## What is required
Collect all lines below with the string "video".

Stored data
+ + + +

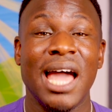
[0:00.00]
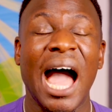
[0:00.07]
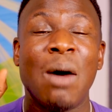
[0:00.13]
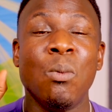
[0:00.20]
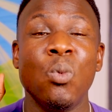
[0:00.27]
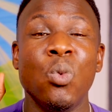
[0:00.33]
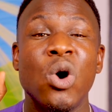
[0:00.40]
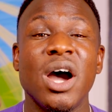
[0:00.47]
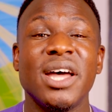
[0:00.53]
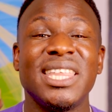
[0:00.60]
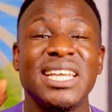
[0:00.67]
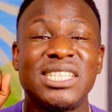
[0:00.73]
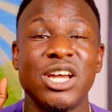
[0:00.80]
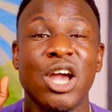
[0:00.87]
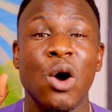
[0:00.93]
I'm
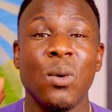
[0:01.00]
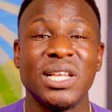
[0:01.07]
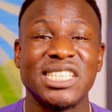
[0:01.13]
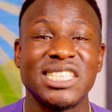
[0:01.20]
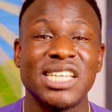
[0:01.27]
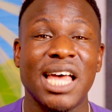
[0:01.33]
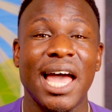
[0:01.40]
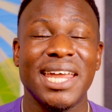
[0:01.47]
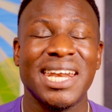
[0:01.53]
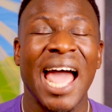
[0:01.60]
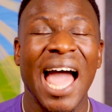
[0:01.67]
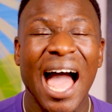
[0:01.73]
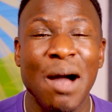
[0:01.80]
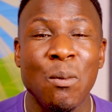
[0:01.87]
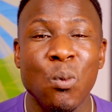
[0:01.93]
worthy to go inside.
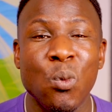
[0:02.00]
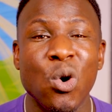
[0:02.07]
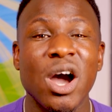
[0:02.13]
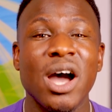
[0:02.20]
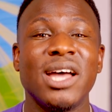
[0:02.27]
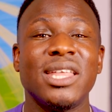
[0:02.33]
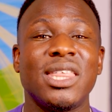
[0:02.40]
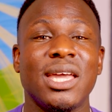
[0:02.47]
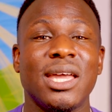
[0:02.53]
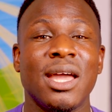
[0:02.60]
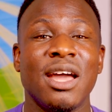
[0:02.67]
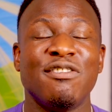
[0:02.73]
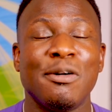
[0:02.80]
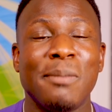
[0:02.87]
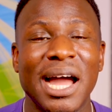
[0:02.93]
I'm worthy
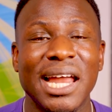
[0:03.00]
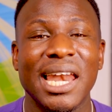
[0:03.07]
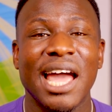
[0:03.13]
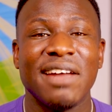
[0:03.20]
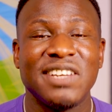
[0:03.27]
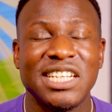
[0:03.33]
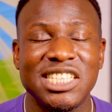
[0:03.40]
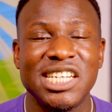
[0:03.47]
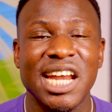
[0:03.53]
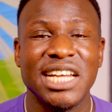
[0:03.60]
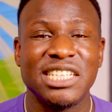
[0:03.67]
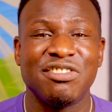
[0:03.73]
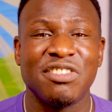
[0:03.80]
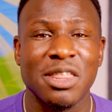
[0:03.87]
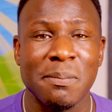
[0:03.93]
for my life to
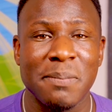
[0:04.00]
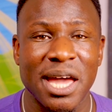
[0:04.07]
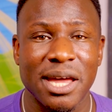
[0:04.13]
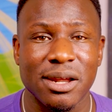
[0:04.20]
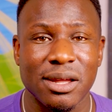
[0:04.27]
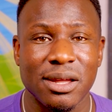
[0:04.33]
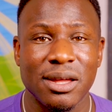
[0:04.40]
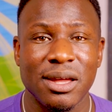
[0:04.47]
change for the better.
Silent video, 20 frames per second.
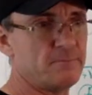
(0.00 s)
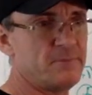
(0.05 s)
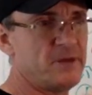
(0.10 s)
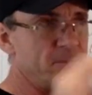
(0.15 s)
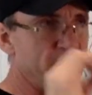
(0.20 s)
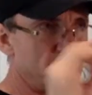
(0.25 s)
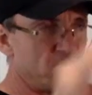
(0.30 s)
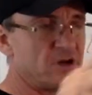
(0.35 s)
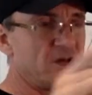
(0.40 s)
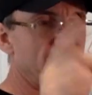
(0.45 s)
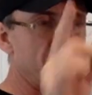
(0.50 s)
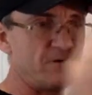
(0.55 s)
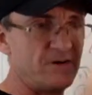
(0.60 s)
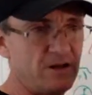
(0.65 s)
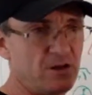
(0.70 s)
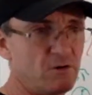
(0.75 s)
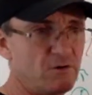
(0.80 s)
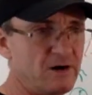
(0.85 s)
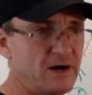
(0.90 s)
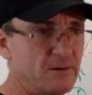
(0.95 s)
people can
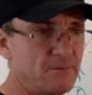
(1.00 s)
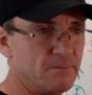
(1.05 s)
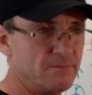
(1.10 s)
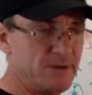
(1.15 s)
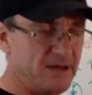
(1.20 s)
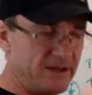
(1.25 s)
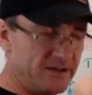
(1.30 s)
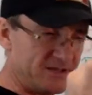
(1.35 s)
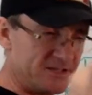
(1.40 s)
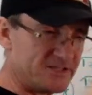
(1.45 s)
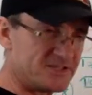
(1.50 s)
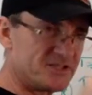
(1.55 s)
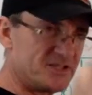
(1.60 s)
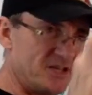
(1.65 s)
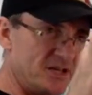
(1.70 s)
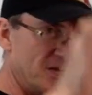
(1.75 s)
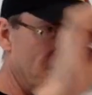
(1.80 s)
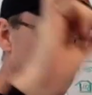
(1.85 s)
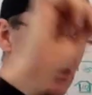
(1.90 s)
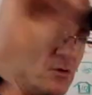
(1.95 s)
follow up back and
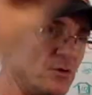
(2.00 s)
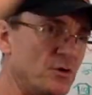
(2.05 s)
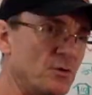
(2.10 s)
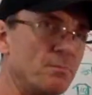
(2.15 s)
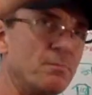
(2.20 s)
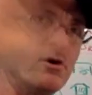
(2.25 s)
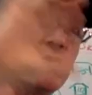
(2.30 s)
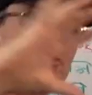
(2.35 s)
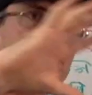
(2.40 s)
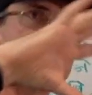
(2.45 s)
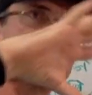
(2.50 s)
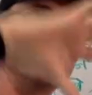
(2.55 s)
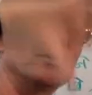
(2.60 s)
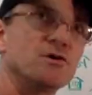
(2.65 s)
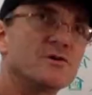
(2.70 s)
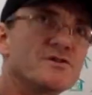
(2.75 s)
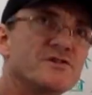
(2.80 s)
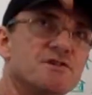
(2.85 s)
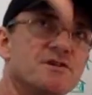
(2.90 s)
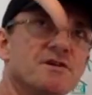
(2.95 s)
see how you post
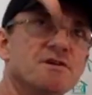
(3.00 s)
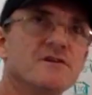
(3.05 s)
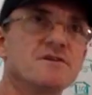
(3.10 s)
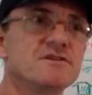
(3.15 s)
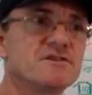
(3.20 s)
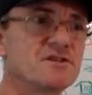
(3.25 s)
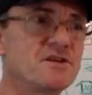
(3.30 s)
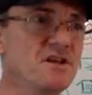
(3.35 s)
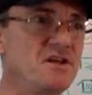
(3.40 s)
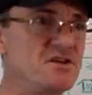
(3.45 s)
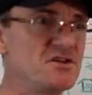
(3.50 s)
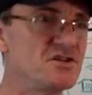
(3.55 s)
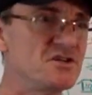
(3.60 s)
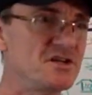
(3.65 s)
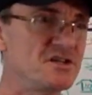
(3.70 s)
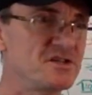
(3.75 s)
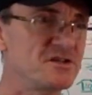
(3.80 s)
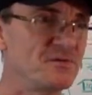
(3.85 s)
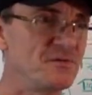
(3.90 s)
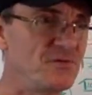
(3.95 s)
those
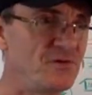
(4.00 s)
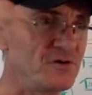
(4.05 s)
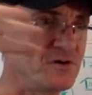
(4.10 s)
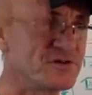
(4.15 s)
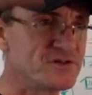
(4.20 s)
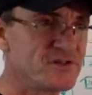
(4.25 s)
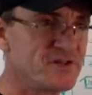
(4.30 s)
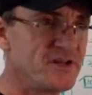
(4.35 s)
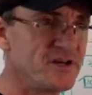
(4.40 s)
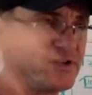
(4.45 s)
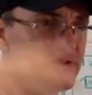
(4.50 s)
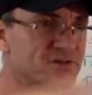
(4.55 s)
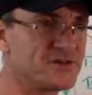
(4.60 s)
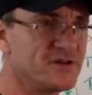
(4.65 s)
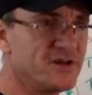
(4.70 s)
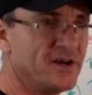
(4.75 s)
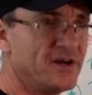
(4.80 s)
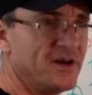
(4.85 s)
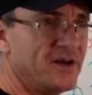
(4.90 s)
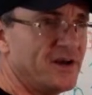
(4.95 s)
screenshots of your
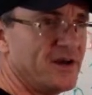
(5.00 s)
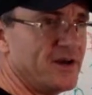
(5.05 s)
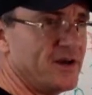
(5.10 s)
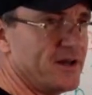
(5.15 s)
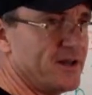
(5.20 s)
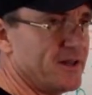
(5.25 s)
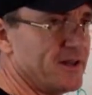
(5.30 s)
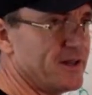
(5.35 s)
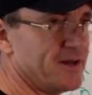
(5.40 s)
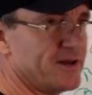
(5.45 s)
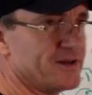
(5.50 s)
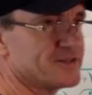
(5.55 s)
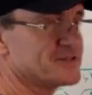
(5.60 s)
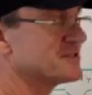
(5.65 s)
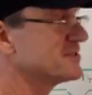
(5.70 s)
sales and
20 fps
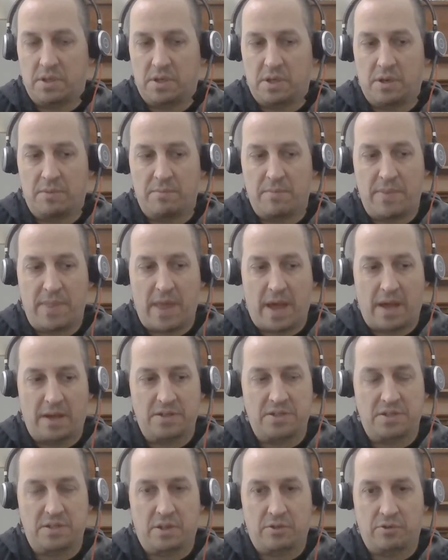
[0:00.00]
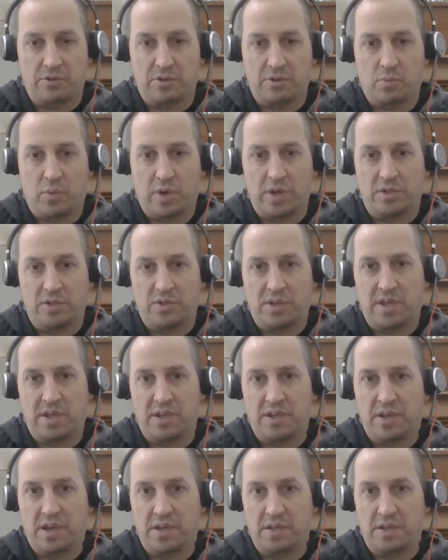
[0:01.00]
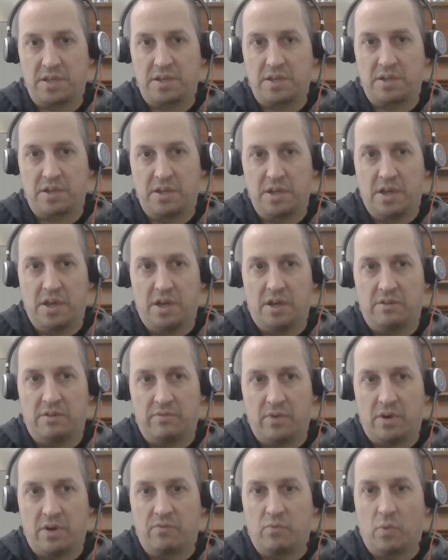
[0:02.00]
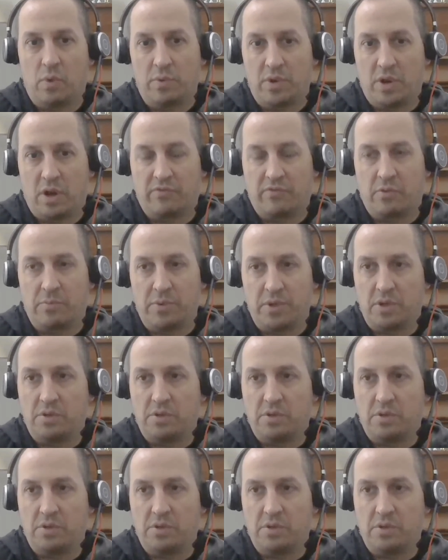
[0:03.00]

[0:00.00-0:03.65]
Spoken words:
That is another good way to get an idea of what we offer.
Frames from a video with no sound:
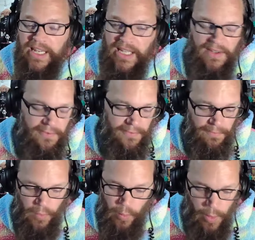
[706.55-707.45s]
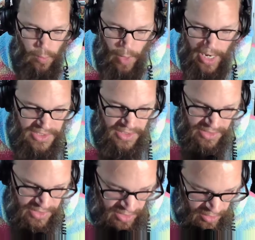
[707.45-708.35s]
If we're watching
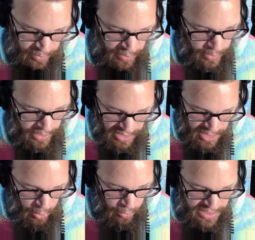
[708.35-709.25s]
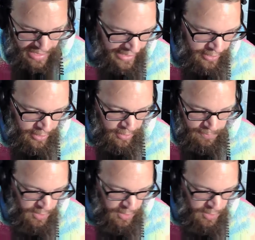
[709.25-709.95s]
the show and we know Tyler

+ + + +

## Written answer
Silent video, 20 frames per second.
Frames from a video with no sound:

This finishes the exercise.